Another film that flew under the radar of the Academy Awards was The Big Heat, starring Glenn Ford, who plays Detective Dave Bannion, who investigates a fellow police officer’s suicide. Bannion believes there’s more to the story and when he discovers the corruption that leads back to the police station, he finds himself marked for death. Like many noir classics, this film is packed with twists and turns that you don’t see coming; however, those big changes never undermine the overall narrative and the top-notch cast pulls off their characters with ease. The ’50s were a time when the era of film noir started to slow down; however, there’s no denying that the genre went out with a bang by the time the ’60s rolled around.

5. North By Northwest

Like Welles, Hithcock was one of the biggest directors around this time. Dubbed “the master of suspense”, the acclaimed director created another classic, North By Northwest.
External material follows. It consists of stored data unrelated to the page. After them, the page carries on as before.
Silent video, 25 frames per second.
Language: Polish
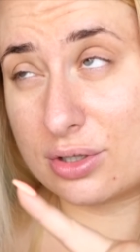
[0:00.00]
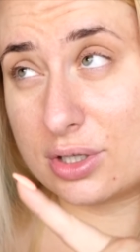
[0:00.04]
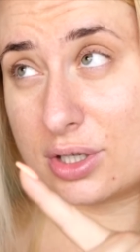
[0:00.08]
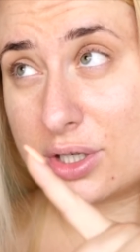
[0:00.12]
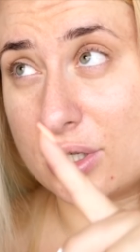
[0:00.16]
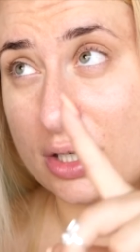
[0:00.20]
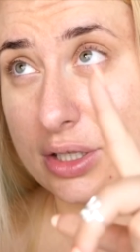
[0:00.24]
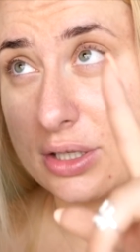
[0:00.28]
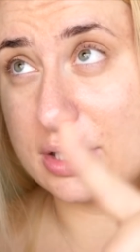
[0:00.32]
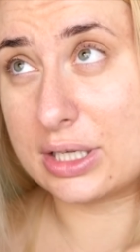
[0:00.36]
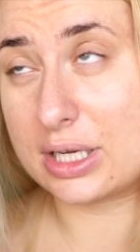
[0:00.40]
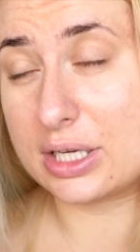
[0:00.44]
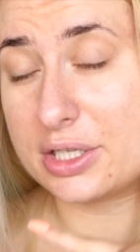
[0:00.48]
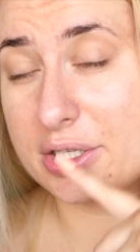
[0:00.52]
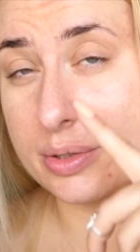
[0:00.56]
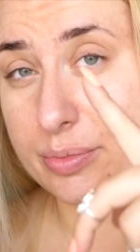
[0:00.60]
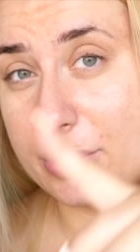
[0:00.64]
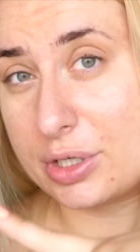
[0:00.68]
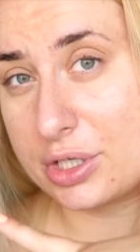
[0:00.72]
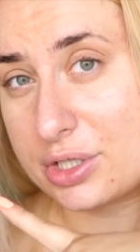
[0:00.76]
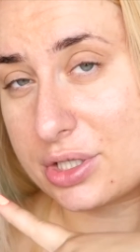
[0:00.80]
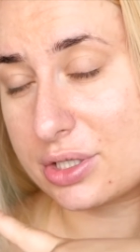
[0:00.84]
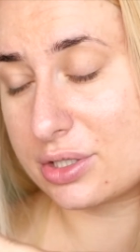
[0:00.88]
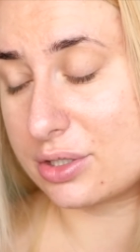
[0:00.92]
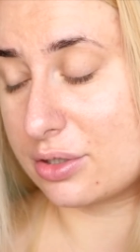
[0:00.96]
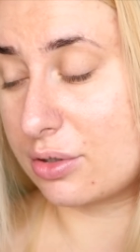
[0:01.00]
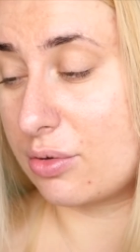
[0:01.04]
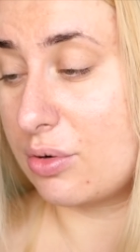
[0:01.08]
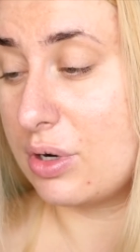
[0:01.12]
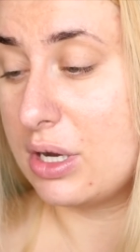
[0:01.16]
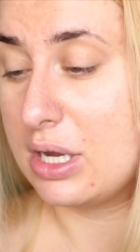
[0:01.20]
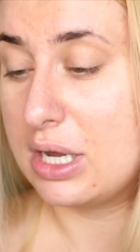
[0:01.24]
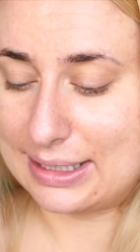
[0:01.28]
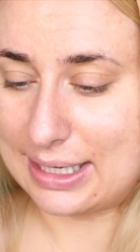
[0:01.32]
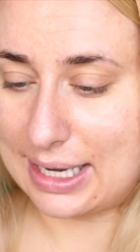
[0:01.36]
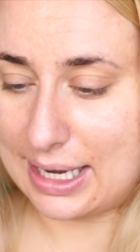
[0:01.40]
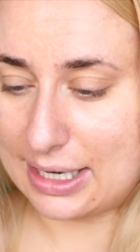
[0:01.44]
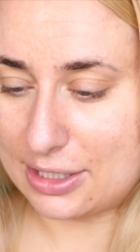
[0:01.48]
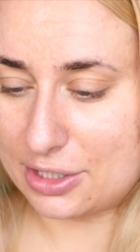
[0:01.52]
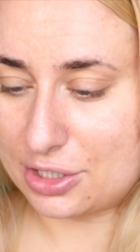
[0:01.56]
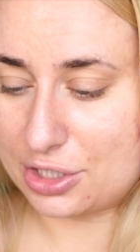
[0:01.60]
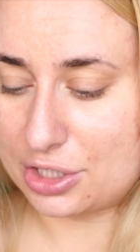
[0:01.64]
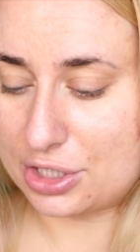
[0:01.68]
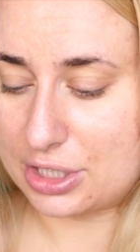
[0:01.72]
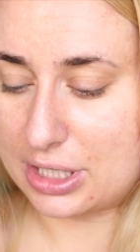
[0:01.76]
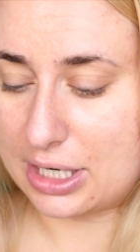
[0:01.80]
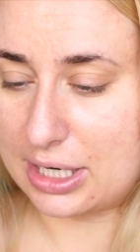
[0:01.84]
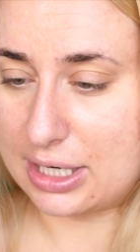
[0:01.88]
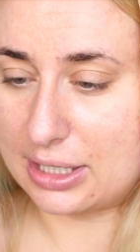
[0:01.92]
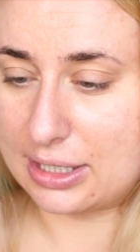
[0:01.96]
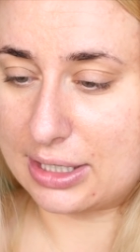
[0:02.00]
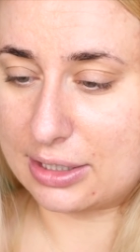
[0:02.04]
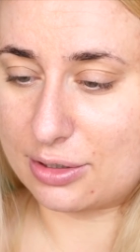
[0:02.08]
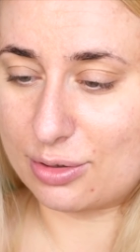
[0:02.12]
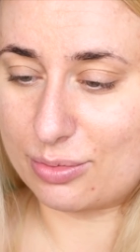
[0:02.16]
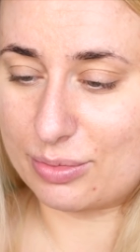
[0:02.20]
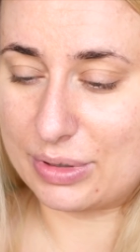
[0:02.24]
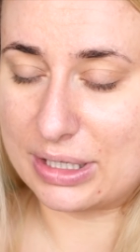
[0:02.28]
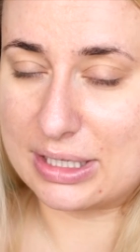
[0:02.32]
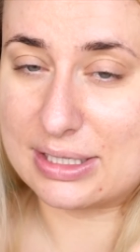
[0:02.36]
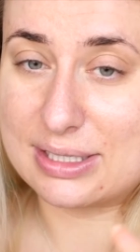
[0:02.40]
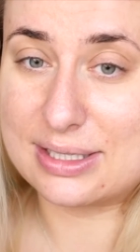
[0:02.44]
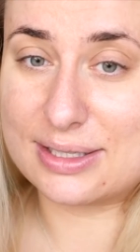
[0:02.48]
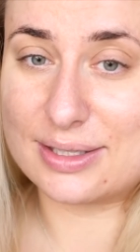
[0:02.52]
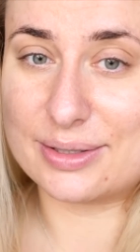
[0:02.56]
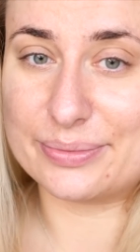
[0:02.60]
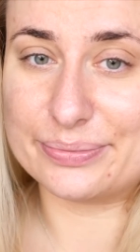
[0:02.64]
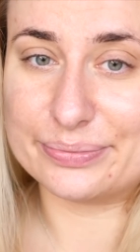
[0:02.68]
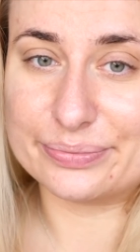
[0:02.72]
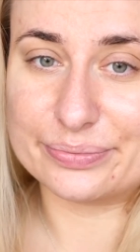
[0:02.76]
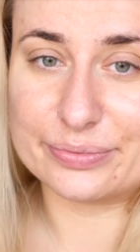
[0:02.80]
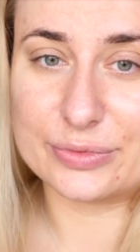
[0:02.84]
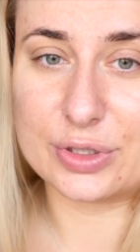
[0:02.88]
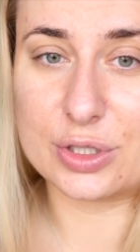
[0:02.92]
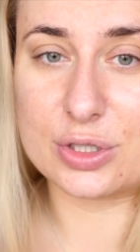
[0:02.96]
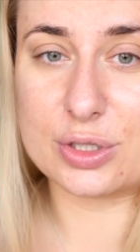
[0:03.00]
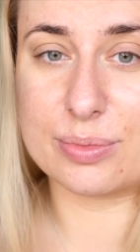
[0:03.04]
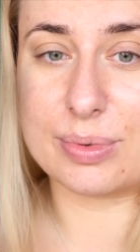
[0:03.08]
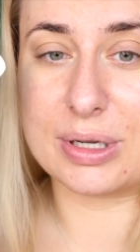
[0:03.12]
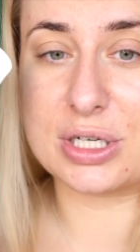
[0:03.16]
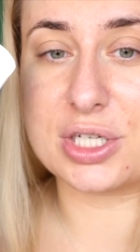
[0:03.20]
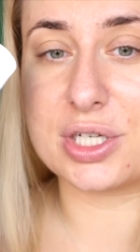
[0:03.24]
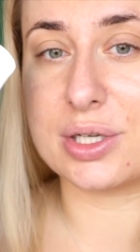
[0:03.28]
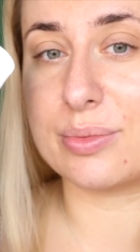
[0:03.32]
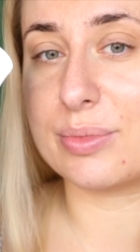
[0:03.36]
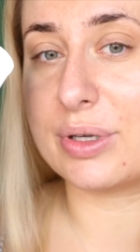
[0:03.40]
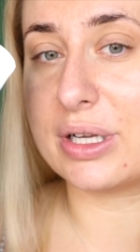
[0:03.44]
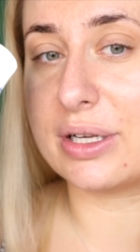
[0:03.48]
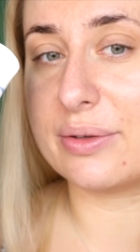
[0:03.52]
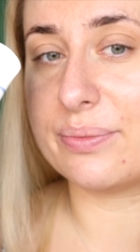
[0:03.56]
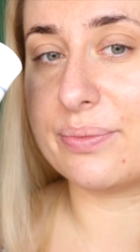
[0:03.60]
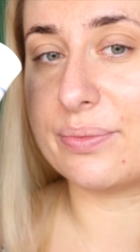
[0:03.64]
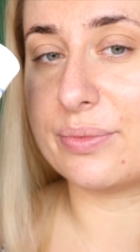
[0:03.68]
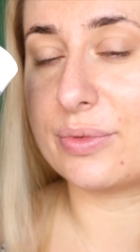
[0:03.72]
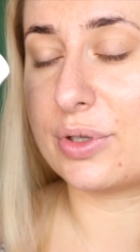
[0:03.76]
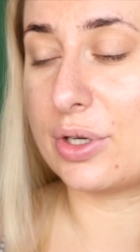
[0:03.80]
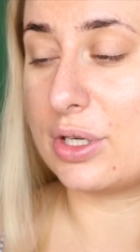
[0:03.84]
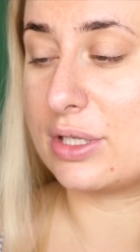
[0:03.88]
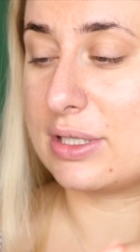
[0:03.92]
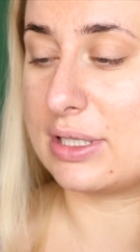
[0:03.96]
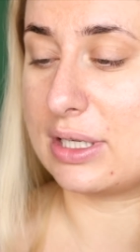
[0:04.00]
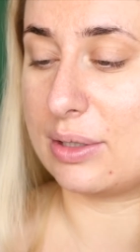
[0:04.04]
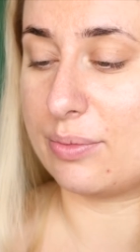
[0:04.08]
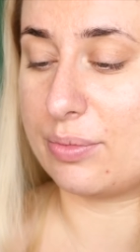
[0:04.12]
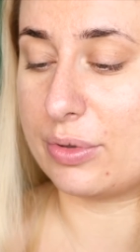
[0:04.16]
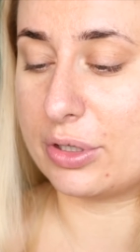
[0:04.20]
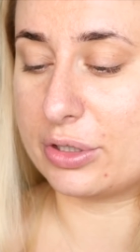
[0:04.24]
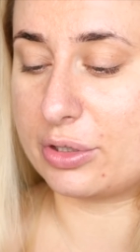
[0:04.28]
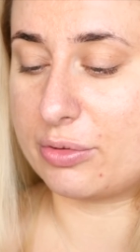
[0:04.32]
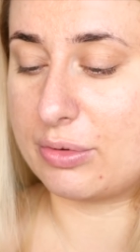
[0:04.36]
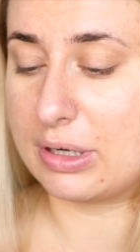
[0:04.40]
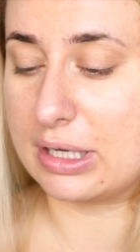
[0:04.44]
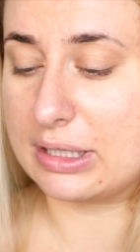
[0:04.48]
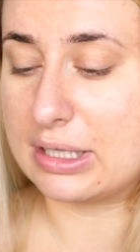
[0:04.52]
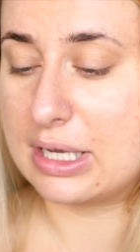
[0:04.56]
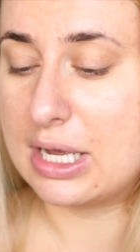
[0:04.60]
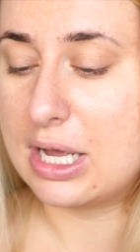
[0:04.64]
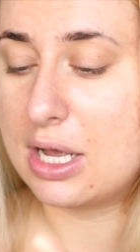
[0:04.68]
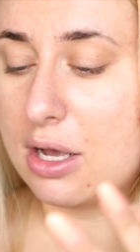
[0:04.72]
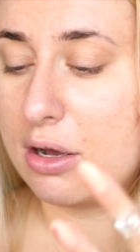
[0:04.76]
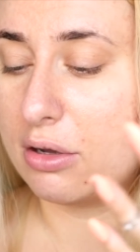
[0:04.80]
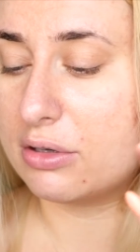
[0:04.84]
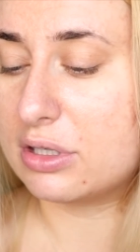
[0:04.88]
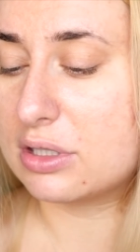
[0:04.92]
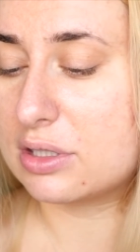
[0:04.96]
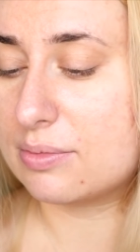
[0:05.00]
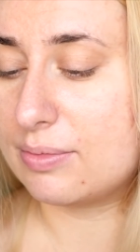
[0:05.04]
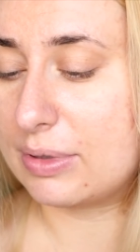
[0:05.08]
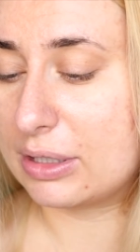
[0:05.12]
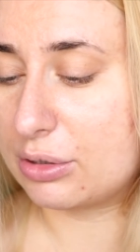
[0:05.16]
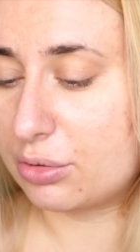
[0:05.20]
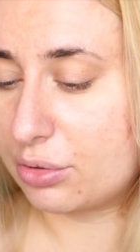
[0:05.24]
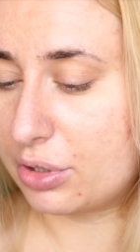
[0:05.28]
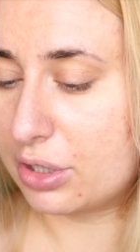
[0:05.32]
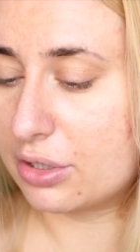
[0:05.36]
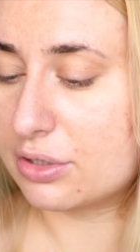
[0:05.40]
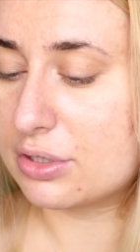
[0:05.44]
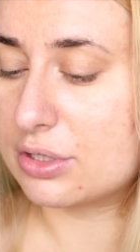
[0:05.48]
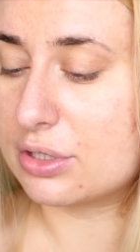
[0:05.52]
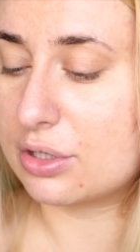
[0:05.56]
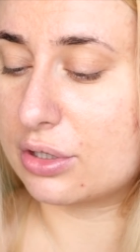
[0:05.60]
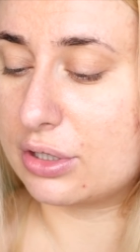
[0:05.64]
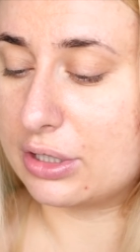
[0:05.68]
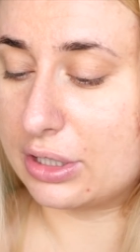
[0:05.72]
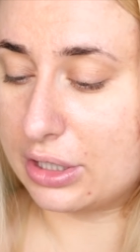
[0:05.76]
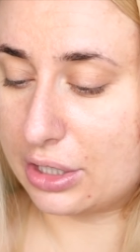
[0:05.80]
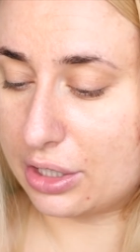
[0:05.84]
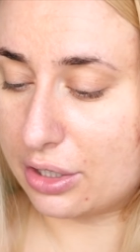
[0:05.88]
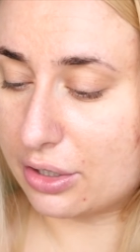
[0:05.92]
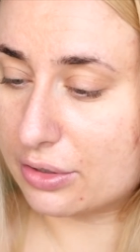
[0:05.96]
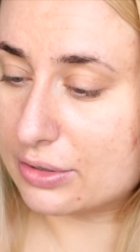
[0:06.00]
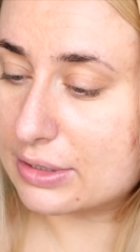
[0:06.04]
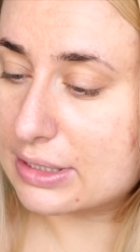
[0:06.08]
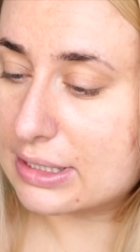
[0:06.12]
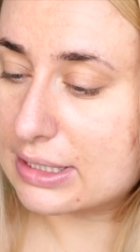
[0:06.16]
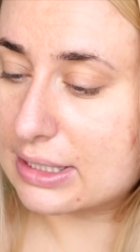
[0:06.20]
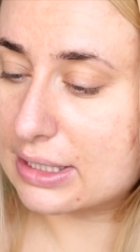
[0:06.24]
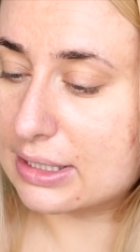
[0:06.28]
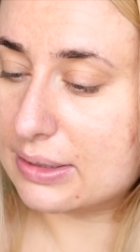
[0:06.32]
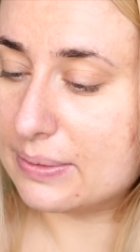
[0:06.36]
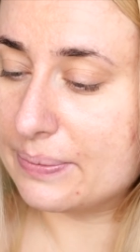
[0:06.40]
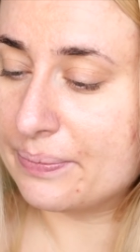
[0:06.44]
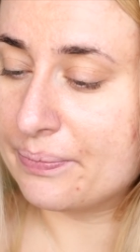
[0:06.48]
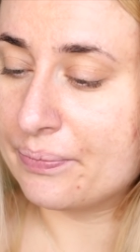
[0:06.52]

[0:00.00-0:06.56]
e, te ciemniejsze są tańsze, natomiast no zobaczymy, to jest ten podkład, on jest matująco kryjący,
The film stars one of the biggest actors in the ’50s, Cary Grant, who plays New York City ad executive Roger O. Thornhill, who gets mistaken for a government agent and is pursued by spy Phillip Vandamm. Thornhill then goes on a cross-country journey, meeting the beautiful, but mysterious Eve Kendall, who may or may not be a form of trouble in her own way. For the time, North by Northwest was a thrilling film that didn’t rely on acting to create suspense and intrigue. While an update of this classic could certainly bump up the visuals thanks to modern technology, the key thing missing would be Hitchcock’s mastery as a director. The Psycho remake was a shot-by-shot copy of Hitchock’s classic film and it paled in comparison to the original. There’s a reason why Hitchcock was called “the master of suspense” and without his guidance then a remake will likely fall flat like so many others.